## EXERCISE DETAILS
What are the lines, written out exactly, from the one containing "[01:28:10.29]" to the end of the entries below? Include both ends and nothing more.

## PROVIDED MATERIAL

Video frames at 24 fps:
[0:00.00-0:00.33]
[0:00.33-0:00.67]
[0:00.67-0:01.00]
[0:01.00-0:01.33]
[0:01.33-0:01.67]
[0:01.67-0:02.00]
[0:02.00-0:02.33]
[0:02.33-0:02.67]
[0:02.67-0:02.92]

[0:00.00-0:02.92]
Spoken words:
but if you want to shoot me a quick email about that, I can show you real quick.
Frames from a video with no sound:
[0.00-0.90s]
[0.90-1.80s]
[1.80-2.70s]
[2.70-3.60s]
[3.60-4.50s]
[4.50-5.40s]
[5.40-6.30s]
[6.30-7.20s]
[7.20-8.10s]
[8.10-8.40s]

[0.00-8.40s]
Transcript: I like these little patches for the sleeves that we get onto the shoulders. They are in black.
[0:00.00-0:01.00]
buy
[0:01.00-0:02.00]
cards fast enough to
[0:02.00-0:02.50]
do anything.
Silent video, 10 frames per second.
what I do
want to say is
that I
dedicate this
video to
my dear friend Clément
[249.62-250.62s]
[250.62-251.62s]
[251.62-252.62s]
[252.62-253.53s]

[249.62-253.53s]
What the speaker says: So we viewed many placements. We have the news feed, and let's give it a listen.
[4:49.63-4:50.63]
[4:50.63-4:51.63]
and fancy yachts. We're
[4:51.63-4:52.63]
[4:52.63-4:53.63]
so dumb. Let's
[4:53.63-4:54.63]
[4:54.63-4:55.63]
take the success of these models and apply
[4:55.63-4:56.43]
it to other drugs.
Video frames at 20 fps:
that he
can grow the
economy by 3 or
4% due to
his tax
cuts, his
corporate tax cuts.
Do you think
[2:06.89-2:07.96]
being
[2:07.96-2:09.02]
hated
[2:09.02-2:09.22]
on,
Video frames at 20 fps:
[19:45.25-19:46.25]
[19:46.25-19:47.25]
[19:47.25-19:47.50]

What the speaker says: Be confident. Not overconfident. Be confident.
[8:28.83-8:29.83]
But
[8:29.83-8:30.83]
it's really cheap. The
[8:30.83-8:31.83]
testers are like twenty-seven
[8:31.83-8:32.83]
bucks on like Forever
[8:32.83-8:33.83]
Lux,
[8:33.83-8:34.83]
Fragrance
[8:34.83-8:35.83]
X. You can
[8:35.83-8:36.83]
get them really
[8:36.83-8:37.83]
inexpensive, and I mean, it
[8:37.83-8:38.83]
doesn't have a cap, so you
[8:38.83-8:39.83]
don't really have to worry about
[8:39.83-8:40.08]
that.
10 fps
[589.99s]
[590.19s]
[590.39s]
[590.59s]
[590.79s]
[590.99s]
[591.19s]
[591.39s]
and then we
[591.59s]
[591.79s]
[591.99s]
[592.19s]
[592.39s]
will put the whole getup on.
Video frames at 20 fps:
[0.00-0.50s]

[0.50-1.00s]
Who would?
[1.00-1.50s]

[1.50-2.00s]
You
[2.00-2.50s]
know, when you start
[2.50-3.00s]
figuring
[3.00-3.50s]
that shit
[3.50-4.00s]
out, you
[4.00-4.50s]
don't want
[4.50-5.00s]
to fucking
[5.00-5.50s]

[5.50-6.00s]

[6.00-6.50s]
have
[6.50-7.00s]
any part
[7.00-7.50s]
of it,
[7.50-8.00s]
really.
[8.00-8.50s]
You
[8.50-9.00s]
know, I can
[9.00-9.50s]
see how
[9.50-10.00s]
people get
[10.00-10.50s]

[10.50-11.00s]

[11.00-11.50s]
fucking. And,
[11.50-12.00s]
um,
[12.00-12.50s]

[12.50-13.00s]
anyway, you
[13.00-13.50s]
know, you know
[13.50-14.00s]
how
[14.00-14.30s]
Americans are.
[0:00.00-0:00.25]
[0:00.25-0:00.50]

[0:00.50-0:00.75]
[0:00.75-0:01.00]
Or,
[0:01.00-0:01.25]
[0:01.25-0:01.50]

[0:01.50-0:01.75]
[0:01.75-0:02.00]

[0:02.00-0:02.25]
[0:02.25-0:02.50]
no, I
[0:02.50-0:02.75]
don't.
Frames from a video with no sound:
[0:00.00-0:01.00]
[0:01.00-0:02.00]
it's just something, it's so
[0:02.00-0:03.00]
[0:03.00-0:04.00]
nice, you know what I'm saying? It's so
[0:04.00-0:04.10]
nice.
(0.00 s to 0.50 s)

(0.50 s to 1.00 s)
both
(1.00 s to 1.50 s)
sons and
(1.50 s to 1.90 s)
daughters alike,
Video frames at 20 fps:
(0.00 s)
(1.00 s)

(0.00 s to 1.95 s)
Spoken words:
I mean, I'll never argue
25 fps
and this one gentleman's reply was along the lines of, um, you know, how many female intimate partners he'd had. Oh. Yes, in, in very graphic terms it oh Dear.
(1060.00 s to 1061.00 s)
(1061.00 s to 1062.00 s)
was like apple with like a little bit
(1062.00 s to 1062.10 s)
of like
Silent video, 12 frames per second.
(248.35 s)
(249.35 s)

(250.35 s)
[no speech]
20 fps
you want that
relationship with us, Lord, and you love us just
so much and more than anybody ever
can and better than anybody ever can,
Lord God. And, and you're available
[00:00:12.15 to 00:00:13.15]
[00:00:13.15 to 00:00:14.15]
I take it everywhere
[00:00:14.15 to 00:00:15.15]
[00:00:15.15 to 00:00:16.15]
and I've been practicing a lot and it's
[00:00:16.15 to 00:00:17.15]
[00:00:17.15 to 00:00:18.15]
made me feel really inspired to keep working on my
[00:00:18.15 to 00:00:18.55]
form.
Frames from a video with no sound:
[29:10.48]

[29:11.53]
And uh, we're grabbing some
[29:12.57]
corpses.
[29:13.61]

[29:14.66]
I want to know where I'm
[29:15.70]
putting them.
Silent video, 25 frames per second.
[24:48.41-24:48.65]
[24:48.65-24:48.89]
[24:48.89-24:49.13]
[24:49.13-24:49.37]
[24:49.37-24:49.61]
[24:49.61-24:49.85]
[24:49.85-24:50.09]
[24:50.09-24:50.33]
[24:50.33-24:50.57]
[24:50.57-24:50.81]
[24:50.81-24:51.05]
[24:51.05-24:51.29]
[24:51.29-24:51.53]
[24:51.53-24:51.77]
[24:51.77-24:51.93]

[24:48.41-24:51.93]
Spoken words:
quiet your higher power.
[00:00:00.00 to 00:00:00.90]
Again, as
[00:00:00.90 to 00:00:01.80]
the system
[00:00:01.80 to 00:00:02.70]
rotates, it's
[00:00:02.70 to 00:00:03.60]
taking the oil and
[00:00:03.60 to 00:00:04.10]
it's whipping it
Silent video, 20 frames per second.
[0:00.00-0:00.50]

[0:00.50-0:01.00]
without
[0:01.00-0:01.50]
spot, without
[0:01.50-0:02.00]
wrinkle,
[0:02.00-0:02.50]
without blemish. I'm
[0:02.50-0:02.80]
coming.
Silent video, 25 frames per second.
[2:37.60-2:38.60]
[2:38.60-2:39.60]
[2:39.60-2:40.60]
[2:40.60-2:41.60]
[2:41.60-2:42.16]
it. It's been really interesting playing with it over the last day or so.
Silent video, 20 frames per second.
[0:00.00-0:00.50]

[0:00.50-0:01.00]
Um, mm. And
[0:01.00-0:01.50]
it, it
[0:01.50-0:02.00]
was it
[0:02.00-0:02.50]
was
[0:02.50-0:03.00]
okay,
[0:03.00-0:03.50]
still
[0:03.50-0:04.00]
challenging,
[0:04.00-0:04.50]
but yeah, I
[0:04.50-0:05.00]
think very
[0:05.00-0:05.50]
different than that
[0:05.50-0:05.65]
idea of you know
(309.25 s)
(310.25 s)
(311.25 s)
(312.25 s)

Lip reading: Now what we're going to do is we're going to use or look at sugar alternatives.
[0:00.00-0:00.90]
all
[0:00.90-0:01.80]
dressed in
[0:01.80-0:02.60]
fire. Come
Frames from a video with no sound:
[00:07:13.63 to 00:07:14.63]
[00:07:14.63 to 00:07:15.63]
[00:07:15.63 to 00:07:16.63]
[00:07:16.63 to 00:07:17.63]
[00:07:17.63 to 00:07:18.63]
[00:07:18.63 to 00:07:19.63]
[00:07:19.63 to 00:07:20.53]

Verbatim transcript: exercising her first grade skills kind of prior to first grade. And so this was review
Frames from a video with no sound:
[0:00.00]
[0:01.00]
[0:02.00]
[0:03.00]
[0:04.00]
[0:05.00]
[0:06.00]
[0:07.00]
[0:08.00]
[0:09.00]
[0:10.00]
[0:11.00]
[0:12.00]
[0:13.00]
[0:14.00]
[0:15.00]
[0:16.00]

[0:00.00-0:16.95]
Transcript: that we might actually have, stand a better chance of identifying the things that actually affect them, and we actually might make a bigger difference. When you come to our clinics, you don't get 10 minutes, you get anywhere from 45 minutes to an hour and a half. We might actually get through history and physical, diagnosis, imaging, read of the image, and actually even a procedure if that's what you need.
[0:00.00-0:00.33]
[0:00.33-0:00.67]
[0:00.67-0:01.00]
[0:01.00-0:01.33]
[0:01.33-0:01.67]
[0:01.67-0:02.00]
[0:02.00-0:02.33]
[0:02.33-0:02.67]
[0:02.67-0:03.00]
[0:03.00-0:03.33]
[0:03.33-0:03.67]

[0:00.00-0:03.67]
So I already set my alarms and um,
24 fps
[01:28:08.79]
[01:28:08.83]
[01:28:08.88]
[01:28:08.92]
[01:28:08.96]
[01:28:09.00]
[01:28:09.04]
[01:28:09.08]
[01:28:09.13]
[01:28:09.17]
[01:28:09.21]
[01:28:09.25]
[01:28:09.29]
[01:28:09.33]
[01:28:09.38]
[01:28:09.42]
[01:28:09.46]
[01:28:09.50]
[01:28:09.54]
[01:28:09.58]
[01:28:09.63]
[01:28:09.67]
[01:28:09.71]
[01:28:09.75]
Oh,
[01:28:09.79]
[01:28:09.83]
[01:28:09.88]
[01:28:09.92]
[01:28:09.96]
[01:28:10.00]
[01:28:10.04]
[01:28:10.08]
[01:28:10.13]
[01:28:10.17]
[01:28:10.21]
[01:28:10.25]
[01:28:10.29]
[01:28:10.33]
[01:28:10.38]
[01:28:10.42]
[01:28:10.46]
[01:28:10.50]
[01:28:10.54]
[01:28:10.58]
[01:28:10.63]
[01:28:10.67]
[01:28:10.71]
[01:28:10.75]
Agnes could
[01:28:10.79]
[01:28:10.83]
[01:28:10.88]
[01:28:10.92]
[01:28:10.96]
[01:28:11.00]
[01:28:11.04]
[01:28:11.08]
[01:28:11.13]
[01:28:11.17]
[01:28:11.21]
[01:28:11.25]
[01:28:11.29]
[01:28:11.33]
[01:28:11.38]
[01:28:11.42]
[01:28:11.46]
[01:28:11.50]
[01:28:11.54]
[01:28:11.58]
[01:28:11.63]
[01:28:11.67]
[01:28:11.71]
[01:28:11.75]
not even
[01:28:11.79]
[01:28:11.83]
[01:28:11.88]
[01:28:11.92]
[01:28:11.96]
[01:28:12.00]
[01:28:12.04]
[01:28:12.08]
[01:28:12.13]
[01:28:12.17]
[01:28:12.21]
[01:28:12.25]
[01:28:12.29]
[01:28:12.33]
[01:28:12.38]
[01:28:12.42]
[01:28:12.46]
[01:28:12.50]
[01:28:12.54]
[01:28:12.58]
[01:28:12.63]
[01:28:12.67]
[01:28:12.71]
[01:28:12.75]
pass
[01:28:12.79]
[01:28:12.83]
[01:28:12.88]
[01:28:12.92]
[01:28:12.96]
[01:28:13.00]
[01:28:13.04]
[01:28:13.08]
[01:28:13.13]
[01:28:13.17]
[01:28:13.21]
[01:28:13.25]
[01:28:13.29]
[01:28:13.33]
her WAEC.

## OUTPUT
[01:28:10.29]
[01:28:10.33]
[01:28:10.38]
[01:28:10.42]
[01:28:10.46]
[01:28:10.50]
[01:28:10.54]
[01:28:10.58]
[01:28:10.63]
[01:28:10.67]
[01:28:10.71]
[01:28:10.75]
Agnes could
[01:28:10.79]
[01:28:10.83]
[01:28:10.88]
[01:28:10.92]
[01:28:10.96]
[01:28:11.00]
[01:28:11.04]
[01:28:11.08]
[01:28:11.13]
[01:28:11.17]
[01:28:11.21]
[01:28:11.25]
[01:28:11.29]
[01:28:11.33]
[01:28:11.38]
[01:28:11.42]
[01:28:11.46]
[01:28:11.50]
[01:28:11.54]
[01:28:11.58]
[01:28:11.63]
[01:28:11.67]
[01:28:11.71]
[01:28:11.75]
not even
[01:28:11.79]
[01:28:11.83]
[01:28:11.88]
[01:28:11.92]
[01:28:11.96]
[01:28:12.00]
[01:28:12.04]
[01:28:12.08]
[01:28:12.13]
[01:28:12.17]
[01:28:12.21]
[01:28:12.25]
[01:28:12.29]
[01:28:12.33]
[01:28:12.38]
[01:28:12.42]
[01:28:12.46]
[01:28:12.50]
[01:28:12.54]
[01:28:12.58]
[01:28:12.63]
[01:28:12.67]
[01:28:12.71]
[01:28:12.75]
pass
[01:28:12.79]
[01:28:12.83]
[01:28:12.88]
[01:28:12.92]
[01:28:12.96]
[01:28:13.00]
[01:28:13.04]
[01:28:13.08]
[01:28:13.13]
[01:28:13.17]
[01:28:13.21]
[01:28:13.25]
[01:28:13.29]
[01:28:13.33]
her WAEC.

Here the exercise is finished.